In response to Challenge 5 (though it really counts for 25, too)

Accuser

By: Gwyn

Summary: They found Trisana uncontrollable, wild, undisciplined. A letter was sent, beseeching her own mother to take her back. The temples didn't want Trisana.

Neither did her mother.

"To the Noble Merchants of Chandler:

We regret to inform you that we have found your daughter, Trisana Chandler, incalctrant and uncontrollable . . . ."

She dragged the child, screaming, toward the dormitory. Her little fists pummeled the woman's shoulders, harder than any hail Mother Nature could have mustered, angrier than the rage of a hurricane.

Iron hard hands yanked her hair. "No! I won't go!"

She hadn't changed in the slightest—mountains and rivers gave way before this child.

" . . . . She has been found to be repetitively unstable and rude, ornery in every sense and unresponsive to every form of tenderness and healing that can be offered at our facilities . . . ."

When she had first planned this, she had expected begging and had wondered if she could have said no so easily as she did now. But grim realization had sunk in—her child beg? Never. Tris would only deny ever going in the first place: order, scream, command. Let the years of cold indifference sink in, and maybe she would be forced to plead on her knees, sobbing passionately in the way only a mother's child could—but now was too early.

She tried to quiet Tris, even attempting to stroke her face; teeth clamped down on the caressing fingers.

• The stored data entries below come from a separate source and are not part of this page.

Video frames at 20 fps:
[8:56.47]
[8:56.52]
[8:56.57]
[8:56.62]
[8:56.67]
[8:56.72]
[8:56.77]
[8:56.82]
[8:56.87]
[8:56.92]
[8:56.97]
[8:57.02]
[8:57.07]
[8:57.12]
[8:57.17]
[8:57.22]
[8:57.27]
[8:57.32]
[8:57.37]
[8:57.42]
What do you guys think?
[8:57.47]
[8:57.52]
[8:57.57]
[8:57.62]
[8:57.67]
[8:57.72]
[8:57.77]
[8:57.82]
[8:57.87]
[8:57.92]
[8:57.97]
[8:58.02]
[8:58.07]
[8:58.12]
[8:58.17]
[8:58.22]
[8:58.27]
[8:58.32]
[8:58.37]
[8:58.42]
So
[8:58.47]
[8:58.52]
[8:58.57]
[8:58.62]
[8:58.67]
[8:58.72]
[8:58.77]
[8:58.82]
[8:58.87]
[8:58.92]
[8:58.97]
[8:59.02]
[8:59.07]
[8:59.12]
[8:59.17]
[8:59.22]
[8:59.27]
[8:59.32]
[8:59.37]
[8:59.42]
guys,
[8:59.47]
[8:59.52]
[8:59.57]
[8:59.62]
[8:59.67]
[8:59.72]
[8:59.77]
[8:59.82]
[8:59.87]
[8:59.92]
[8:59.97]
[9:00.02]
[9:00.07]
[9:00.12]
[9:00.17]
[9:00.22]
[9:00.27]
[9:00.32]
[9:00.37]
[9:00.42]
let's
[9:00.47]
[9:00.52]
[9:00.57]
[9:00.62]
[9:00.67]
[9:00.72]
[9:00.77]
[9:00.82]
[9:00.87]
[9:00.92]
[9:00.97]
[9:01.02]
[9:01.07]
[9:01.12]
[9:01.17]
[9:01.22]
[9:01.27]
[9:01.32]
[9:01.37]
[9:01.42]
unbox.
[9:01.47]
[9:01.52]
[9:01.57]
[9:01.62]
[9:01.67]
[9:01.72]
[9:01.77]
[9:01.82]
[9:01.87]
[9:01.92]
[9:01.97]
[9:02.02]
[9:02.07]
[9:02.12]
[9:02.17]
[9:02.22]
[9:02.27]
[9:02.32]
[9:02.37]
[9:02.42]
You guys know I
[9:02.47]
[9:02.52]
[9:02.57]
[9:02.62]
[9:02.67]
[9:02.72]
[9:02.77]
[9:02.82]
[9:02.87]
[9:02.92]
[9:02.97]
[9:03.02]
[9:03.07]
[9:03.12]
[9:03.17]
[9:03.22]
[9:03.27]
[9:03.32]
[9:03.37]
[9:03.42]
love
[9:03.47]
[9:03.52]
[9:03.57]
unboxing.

Shock and pain loosened her grasp, and within seconds the wriggling girl had slipped out of her grasp and was running. But her short, fat legs carried her nowhere, and soon she was squirming frantically, screaming and crying in turns.

" . . . and it is with deepest respect that we inform you as to the numerous property damages we have suffered due to her unruliness and fragile state of mind . . . "

Hail pounded at her head, her face, her arms, hail larger and more ferocious than it had the right to be. It raised angry welts on protected skin, and cut deeply on bare flesh, the coppery blood mixing with the salty tears that were dripping down the girl's face. Tris was unharmed—the hail never hurt her—but the mother wasn't.

" . . . Her mental health is unstable and a danger to all near her . . . "

Laina Chandler cursed the gods for the curse they had given her, feeling the blood run from her bitten hand, the icy rain and hail battering her viciously. The wind and rain and hail were at her child's beck and call, and here they were, fulfilling what the girl could not even do.

Possessed? Probably. The spirit in her was angrier and more feral and wild than the most untamable wildcat, but she suspected that at least some of it was Tris's.

" . . . Trisana has often been found severely hurting other dedicates and anyone who attempts to reach out to her, and various exorcisms and spells have failed to cleanse her of the pollution she seems to carry within her. We have used every method at our disposal, and must concede defeat as to her ever being properly rehabilitated at our facilities . . . "

She reached the dedicate, who was standing at the entrance to the dormitories. Her wide eyes were frightened as she reached for the wriggling child—she made the gods circle and tentatively held Tris. Tris pinched her arms were her nail-bitten fingers, bit her shoulder, the hail battering the poor woman as she struggled to hold the girl. Other dedicates were coming to assist in containing her.

Tris gave an eerie howl that raised goosebumps where the rain had failed to. "No!"

" . . . We must ask that you, at this time, to please take your daughter to other temples more suited to her specific needs . . . "

A woman watched her as Laina stepped back into the embrace of her husband, shivering. She was a dedicate, gnarled and rheumy with age. Her eyes were cloudy white—she was blind.

"Don't you want your child?"

Laina's voice carried over the screams, the howls, the shouts of misery.

"No! I don't! She's not my child; I never want to see her again! She is not my child," she hissed, "she is a curse from the gods."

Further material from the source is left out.